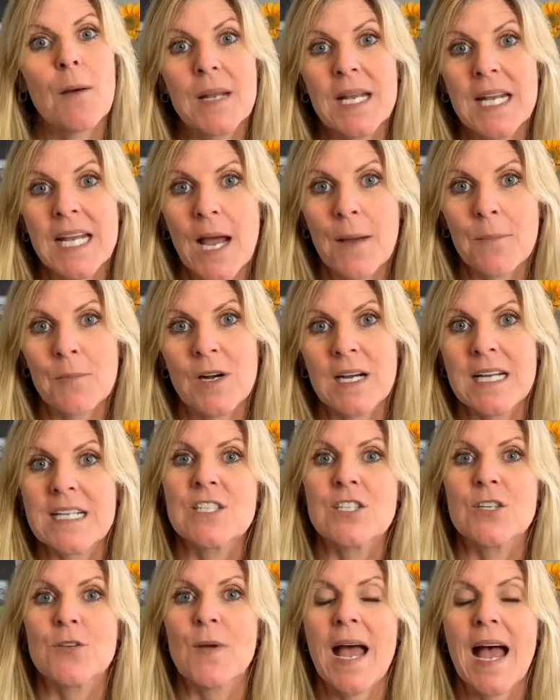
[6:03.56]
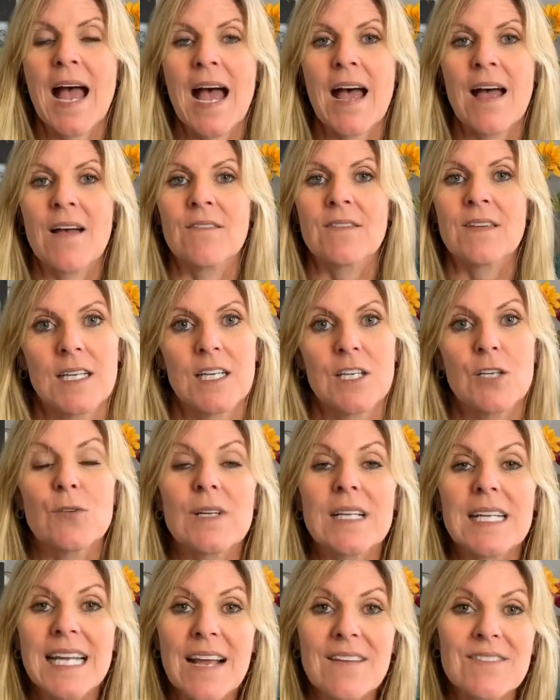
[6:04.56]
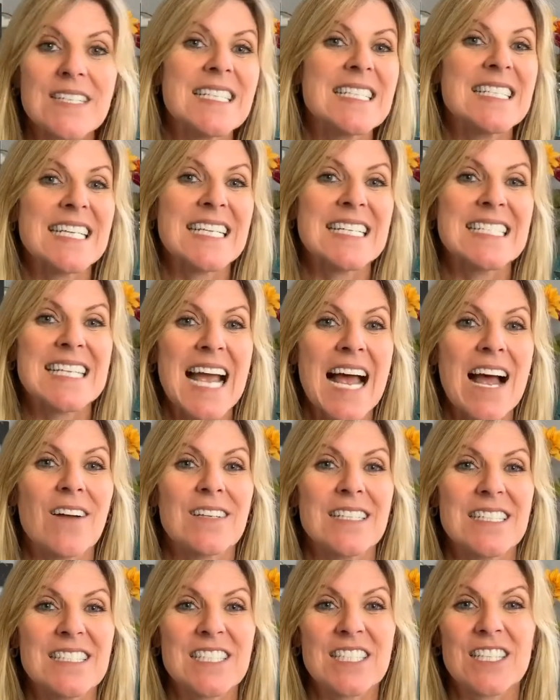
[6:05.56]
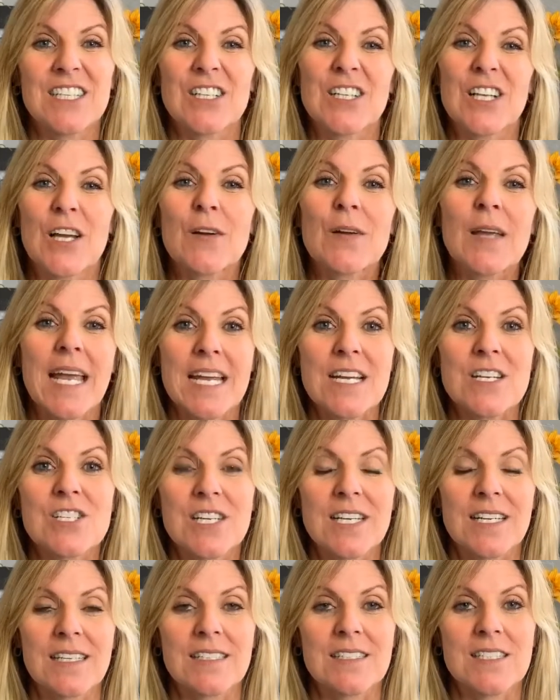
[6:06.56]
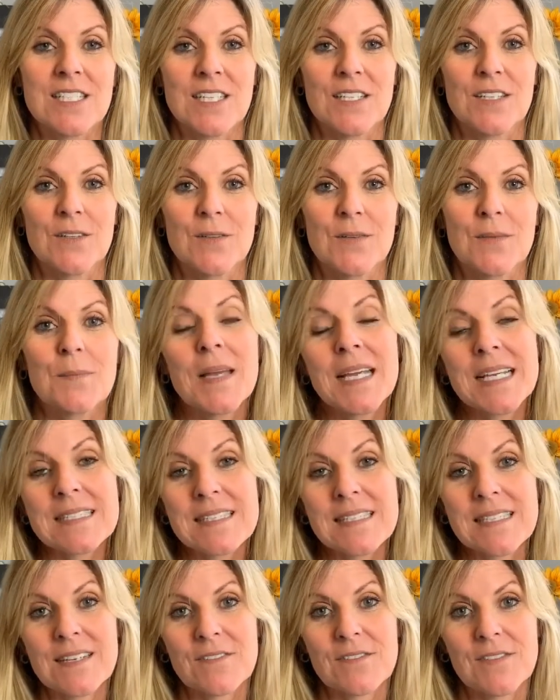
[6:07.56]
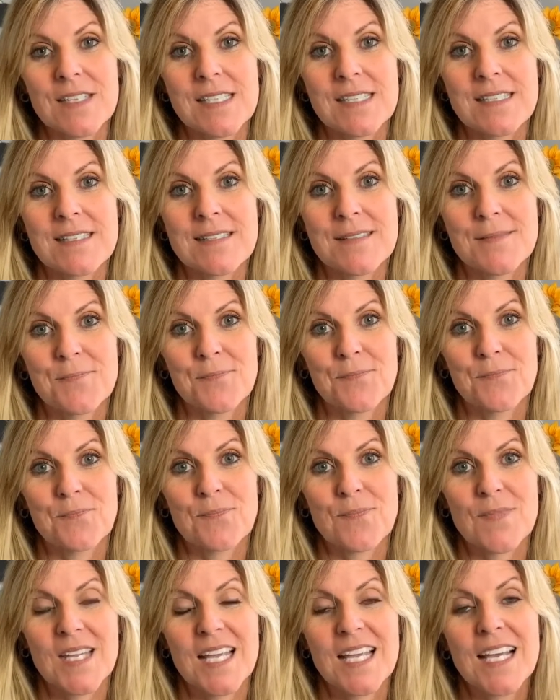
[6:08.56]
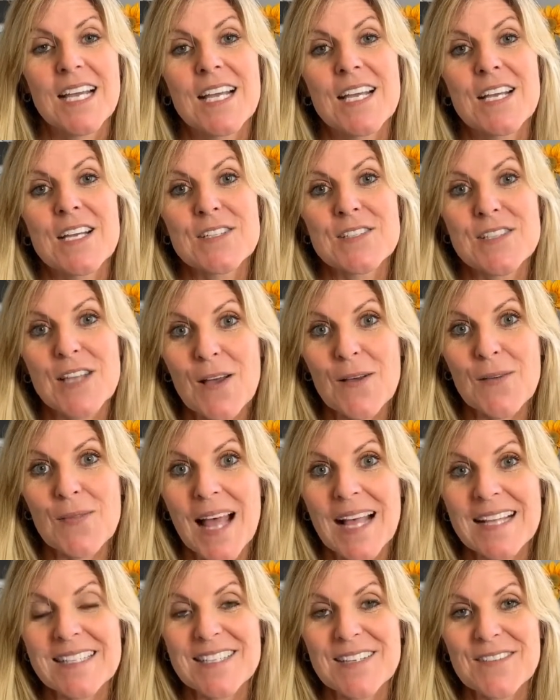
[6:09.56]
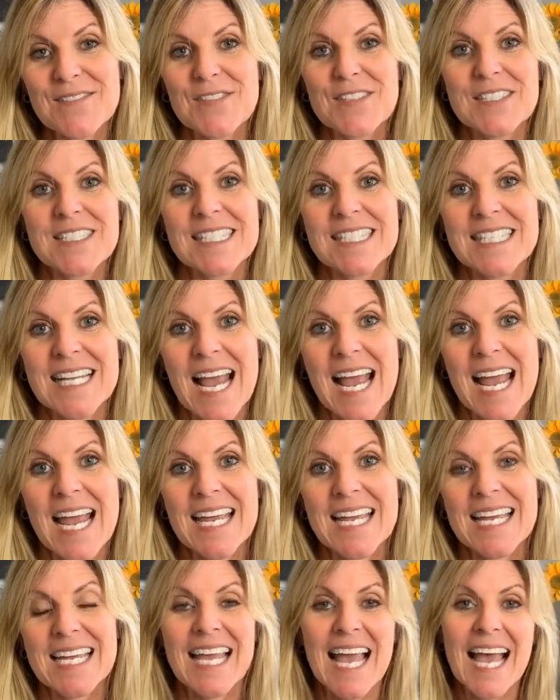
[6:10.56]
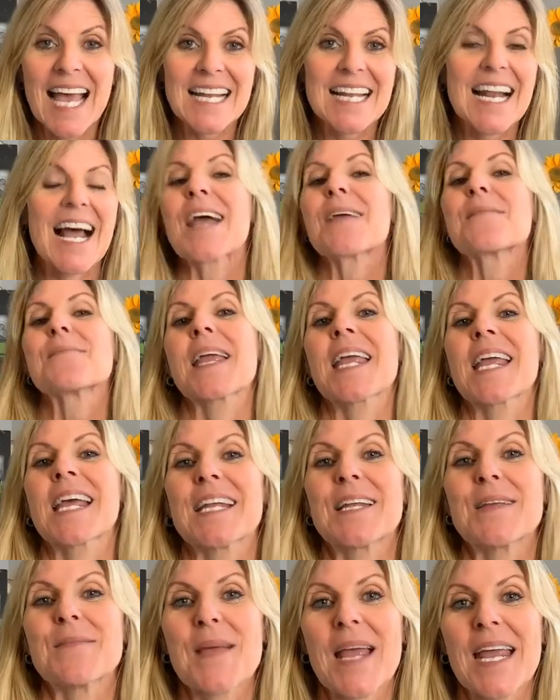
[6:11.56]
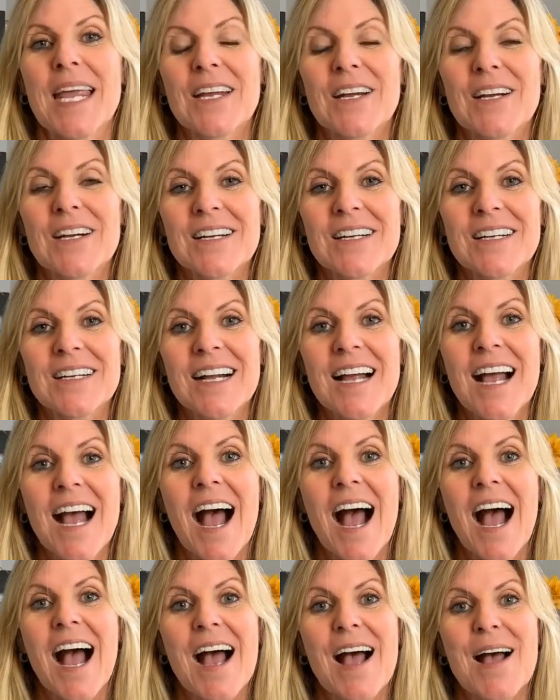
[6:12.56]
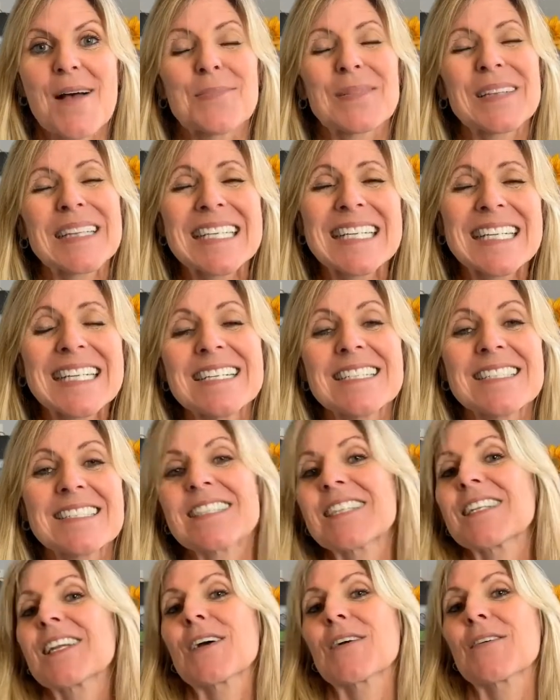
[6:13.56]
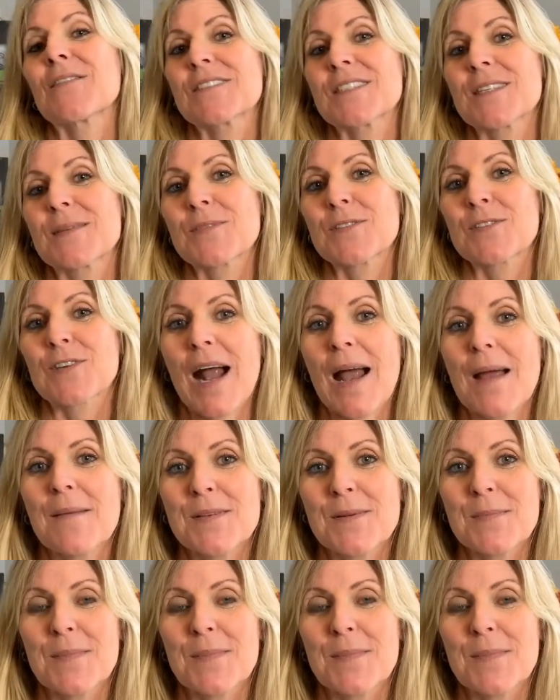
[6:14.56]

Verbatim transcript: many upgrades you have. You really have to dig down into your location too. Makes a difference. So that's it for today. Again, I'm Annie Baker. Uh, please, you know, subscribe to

|---|

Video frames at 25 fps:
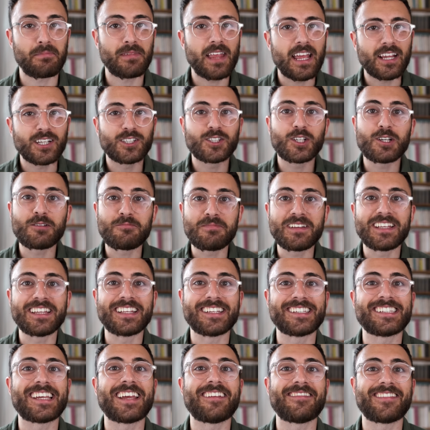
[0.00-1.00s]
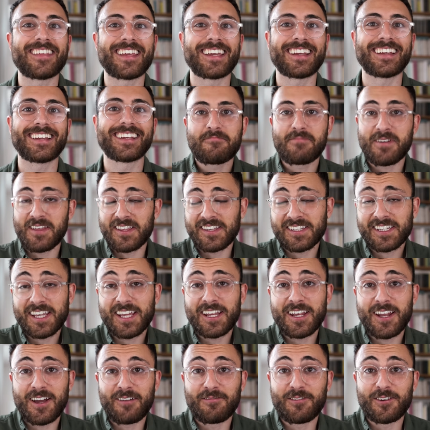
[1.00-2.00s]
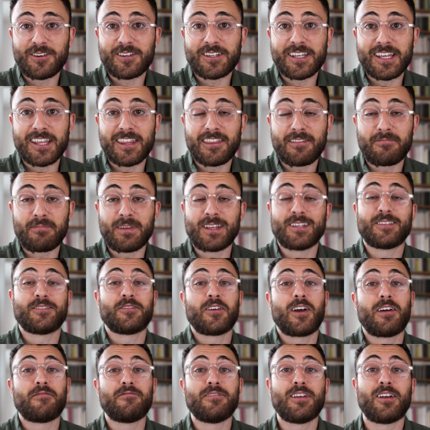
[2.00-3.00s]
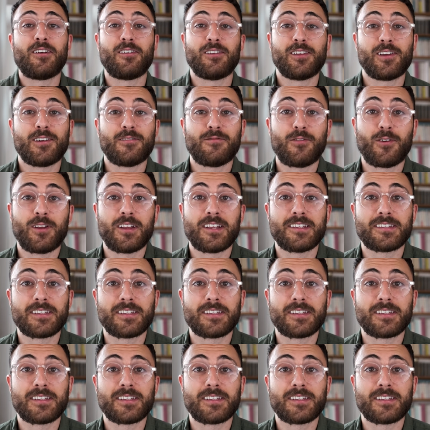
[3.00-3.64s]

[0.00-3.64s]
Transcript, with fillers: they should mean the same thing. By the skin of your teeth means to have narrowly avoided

|---|

Copy out every line of the material above that mentions the word "have".

§ Reply:
Verbatim transcript: many upgrades you have. You really have to dig down into your location too. Makes a difference. So that's it for today. Again, I'm Annie Baker. Uh, please, you know, subscribe to
Transcript, with fillers: they should mean the same thing. By the skin of your teeth means to have narrowly avoided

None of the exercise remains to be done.